マクロファージの根充材粒子貧食時の活性酸素産生能に関する研究

巨噬细胞吞噬根填充颗粒过程中活性氧产生能力的研究

• 批准号: 09771665
• 负责人: 柵木 智晴
• 金额: $ 1.41万
• 依托单位: Aichi Gakuin University
• 依托单位国家: 日本
• 项目类别: Grant-in-Aid for Encouragement of Young Scientists (A)
• 财政年份: 1998
• 资助国家: 日本
• 起止时间: 1998 至 无数据
• 项目状态: 已结题
• 来源: https://kaken.nii.ac.jp/en/grant/KAKENHI-PROJECT-09771665/
• 关键词: 根管充填材; 吸収; マクロファージ; 貧食; 活性酸素; 化学発光; ケミルミネッセンス反応

根管充填時に溢出した材料の排除機構においてマクロファージが重要な役割を果たしていると考えられる。前回までにラット腹腔より採集したマクロファージに各種根充用セメント粒子を作用させ、その貧食状態を多種の方法にて比較検討した。今回、食作用の過程で放出する活性酸素に起因する発光を量的に測定することにより、根充用セメント粒子に対する貧食度を、より詳細に確認することが目的である。すなわち、4種の代表的な根管充填材を硬化させ、微粒粉砕機にて粉砕し、粒子をHBSSに懸濁し、超音波槽及び超音波破砕機にて微細化し被検試料を作製する。ラット腹腔よりプロテオースペプトンにて誘導されたマクロファージを採取し、HBSSに浮遊させインキュベートし、細胞を付着させる。非付着細胞とリンパ球を除去するため HBSSにて洗浄した後、2.5mMEDTAを加えマクロファージを浮遊させる。細胞を洗浄後、500mM HEPESと1%ゼラチンを含むフェノールレッド不含RPMI1640にて1×10^6 Cells/mlに細胞浮遊液を調製する。化学発光測定装置に細胞浮遊液を各1mlセットした後、ルミノール液20μlを添加する。根管充填材粒子を含むフェノールレッド不含HBSSを0.1ml注入後、測定を開始し、蛍光量の増加を経時的に記録する。マクロファージが貧食時に放出する活性酸素(O_2^-)をルミノールにて増幅させた発光を量的に測定することにより、根管充填用セメント粒子の種類による貧食度を経時的に比較、検討する。前年度は化学発光測定装置の試験的作動、ならびに細胞、材料の適正濃度などを検索するための予備実験を行った。しかし、貧食させる根充材粒子自体の細胞障害性が高く、また各材料間における障害性の差が大きいうえに、微量の化学発光を検出する実験機器を使用するため、各試料を同濃度にて測定することが大変困難となった。また、今回の実験では単独チャンネルの機器での測定であり、複数サンプルを同一条件で一度に測定できないため、同一試料においても測定データのばらつきが大きく、有意差も認められない結果となった。マクロファージが貧食時に放出するライソゾーム性酸性フォスファターゼ活性の比較検討結果とも相関が認められず、今後、実験方法、測定濃度を再考して継続実験を行う予定である。

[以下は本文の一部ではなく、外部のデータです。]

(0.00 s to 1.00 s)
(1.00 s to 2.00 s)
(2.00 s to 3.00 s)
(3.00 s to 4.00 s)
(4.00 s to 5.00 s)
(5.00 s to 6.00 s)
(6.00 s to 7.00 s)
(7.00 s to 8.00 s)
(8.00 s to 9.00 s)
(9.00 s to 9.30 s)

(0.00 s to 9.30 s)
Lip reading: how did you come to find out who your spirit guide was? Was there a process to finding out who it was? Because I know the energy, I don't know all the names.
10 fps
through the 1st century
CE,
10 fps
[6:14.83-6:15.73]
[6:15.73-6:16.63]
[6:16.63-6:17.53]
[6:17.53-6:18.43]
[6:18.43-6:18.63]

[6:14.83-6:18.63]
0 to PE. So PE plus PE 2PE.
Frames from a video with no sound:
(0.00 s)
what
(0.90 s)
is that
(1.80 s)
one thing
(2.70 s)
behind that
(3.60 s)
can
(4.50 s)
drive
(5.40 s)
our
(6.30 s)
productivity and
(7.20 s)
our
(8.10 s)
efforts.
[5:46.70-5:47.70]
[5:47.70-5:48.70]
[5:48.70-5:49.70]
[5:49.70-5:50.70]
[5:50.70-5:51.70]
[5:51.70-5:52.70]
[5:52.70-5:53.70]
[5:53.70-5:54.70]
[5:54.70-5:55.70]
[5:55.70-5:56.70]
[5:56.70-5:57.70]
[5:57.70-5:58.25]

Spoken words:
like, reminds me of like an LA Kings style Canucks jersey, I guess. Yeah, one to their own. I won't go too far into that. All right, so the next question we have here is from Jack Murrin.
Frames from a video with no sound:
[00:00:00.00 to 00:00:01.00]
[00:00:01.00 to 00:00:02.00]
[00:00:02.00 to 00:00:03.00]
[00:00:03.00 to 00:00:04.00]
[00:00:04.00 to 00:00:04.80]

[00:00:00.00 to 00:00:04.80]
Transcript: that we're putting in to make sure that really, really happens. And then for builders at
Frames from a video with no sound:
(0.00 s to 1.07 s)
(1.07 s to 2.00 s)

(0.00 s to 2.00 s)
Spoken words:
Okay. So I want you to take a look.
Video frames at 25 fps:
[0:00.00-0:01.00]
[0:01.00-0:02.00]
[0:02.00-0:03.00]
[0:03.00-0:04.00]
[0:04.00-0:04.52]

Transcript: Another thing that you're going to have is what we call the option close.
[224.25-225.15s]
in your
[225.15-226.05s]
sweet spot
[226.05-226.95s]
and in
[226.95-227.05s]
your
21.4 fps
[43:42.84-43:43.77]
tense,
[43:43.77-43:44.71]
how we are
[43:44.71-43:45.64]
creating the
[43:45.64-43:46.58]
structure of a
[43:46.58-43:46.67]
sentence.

The removal mechanism of overflow material during root canal filling is important for root canal filling. A variety of methods are used to compare and analyze the effects of various root filling particles on food quality. The purpose of this study is to determine the amount of light emitted from the active acid released in the process of food and drink, and to determine the degree of food deficiency of the active acid released from the active acid during food and drink. Four representative root canal fillings were prepared by hardening, particle milling, particle suspension, ultrasonic tank and ultrasonic breaker. In the first place, we have to be careful. We have to be careful. Non-paying cells are removed from HBSS and washed with 2.5 mM EDTA. After cell washing, 500mM HEPES was added to the suspension at 1×10^6 Cells/ml without RPMI1640. Add 1ml of each cell suspension solution to the chemical photometric apparatus and 20μl of each cell suspension solution. Root canal filling material particles containing HBSS or not 0.1ml after injection, measurement start, and increase in the amount of HBSS The active acid (O_2^-) released during root canal filling was compared and discussed with respect to the type of root canal filling particles and the degree of depletion. In the past year, the operation of the chemical emission detection device, the detection of the appropriate concentration of the cells and materials, and the preparation of the equipment have been carried out. The cell toxicity of the root filling material itself is high, and the difference in toxicity between the various materials is large, and the detection of trace amounts of chemical light is difficult. For example, in the case of a single sample, the determination of a single sample by a single machine is performed on the same condition, and in the case of a single sample, the determination of a single sample is performed on the same condition. The results of the comparative study on the release of acid in the absence of food were compared with the results of the previous study on the determination of acid in the absence of food.